EGYPT, January 24 - On December 20, 2022, the Appeals Examination Circuit of Egypt’s Supreme Administrative Court upheld a ruling issued by the Alexandria Administrative Court allowing the Governorate of Alexandria to deny a request submitted by the Baha’i religious community to create a new cemetery for the community.

Members of the Baha’i community had requested that the Alexandria administrative authorities allocate a piece of land to be used as a burial site for its members because, currently, only a single cemetery space in Cairo’s Basatin neighborhood is available to the thousands of Egyptians of the Baha’i Faith.
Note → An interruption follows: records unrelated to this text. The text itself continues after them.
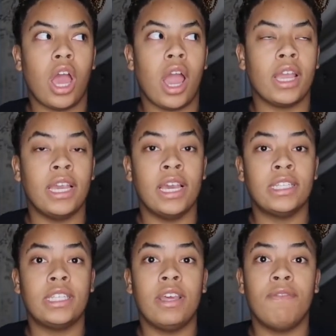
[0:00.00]
I
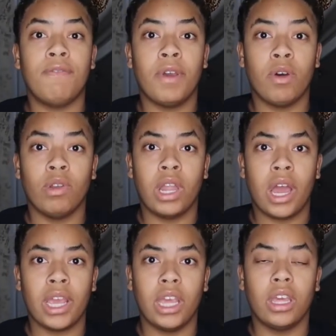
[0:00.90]
guess he felt
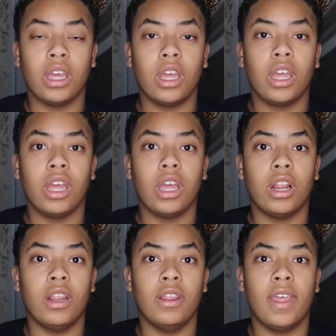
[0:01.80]
like
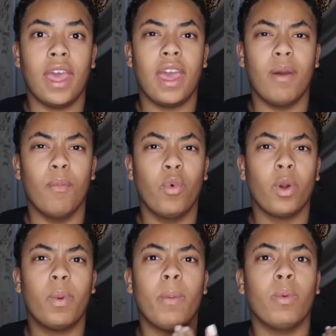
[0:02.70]
that more
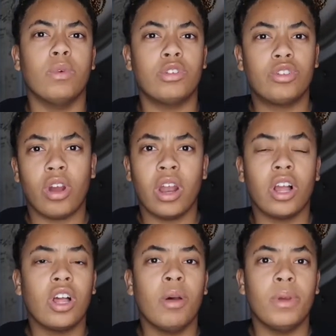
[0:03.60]
people was trying to
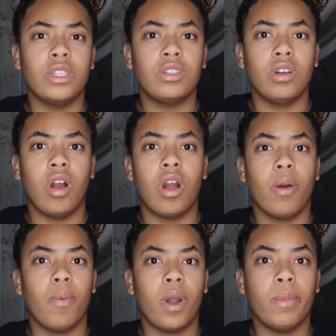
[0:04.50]
come into our
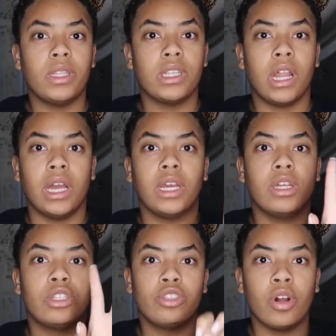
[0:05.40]
apartment to like
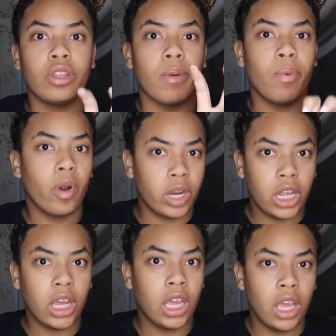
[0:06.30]
start the party
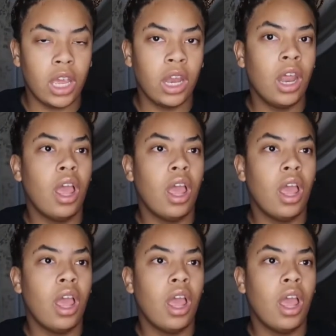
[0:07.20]
again,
This has resulted in the depletion of the cemetery’s capacity and forced families of deceased Baha’is to transport their loved ones’ remains to Cairo from all across Egypt. However, the Alexandria Governorate rejected the request, arguing that it did not have authority to allocate cemetery space. In response, members of the Baha’i community petitioned the Alexandria Administrative Court to obligate the local authorities in the Alexandria Governorate to allocate a burial site.

The Alexandria Court Case

The legal representative of the Baha’i community argued before the Alexandria Administrative Court that local administrative authorities had previously approved the allocation of burial sites for individuals who are not affiliated with the three officially recognized religions in Egypt — Islam, Christianity, and Judaism. He noted that the Cairo Governorate had leased land to the Indian Embassy to cremate the bodies of deceased Hindus in 1964. The Cairo authorities had also granted Baha’is the right to bury members of their community in a separate piece of land in 1965. He added that the Governorates of Ismailia and Port Said had approved the allocation of burial sites to the Baha’i community in 1944 and 1949. Therefore, on the grounds that local governments had previously allocated burial sites to individuals not affiliated with the three recognized religions, the Governorate of Alexandria had no right to reject the Baha’i community’s request that a new burial site be allocated for its members.

Ruling of the Alexandria Administrative Court

On December 21, 2021, the Administrative Court of Alexandria ruled that the administrative authorities of the Governorate of Alexandria were not obligated to allocate a piece of land to be used by the Baha’i religious community as a burial site. According to the court, this is because the Egyptian state recognizes only Islam, Judaism, and Christianity as religions and that the Baha’is are not recognized as a religious minority.

In its ruling, the court also relied on the religious opinion of the Islamic Research Academy affiliated with the Al-Azhar, the main Islamic institution of Egypt. The Islamic Research Academy claimed in a report submitted to the court that providing a burial site for the Baha’i community would “lead to discrimination, further division, fragmentation, and rupture of the fabric of one society.”

A Second Court Case in Port Said

In another decision issued on December 20, 2022, the Administrative Court of the Governorate of Port Said rejected a petition submitted by members of the Baha’i community to allocate a piece of land to be used as a new burial site by the community.

The community had argued before the administrative court that this burial site should be placed on a piece of land that the community formerly owned until the Egyptian government confiscated it in the 1970s. The Egyptian government did not offer the community any replacement after confiscating their piece of land.

The Port Said Administrative Court followed the same approach of the Alexandria Administrative Court concerning the allocation of burial sites to the Baha’i community. In its ruling, the court stated that the Governorate of Port Said is not obligated to grant the Baha’i community a piece of land as a replacement for the one confiscated by the Egyptian government because the Baha’i Faith is not one of the three religions officially recognized by the Egyptian Constitution.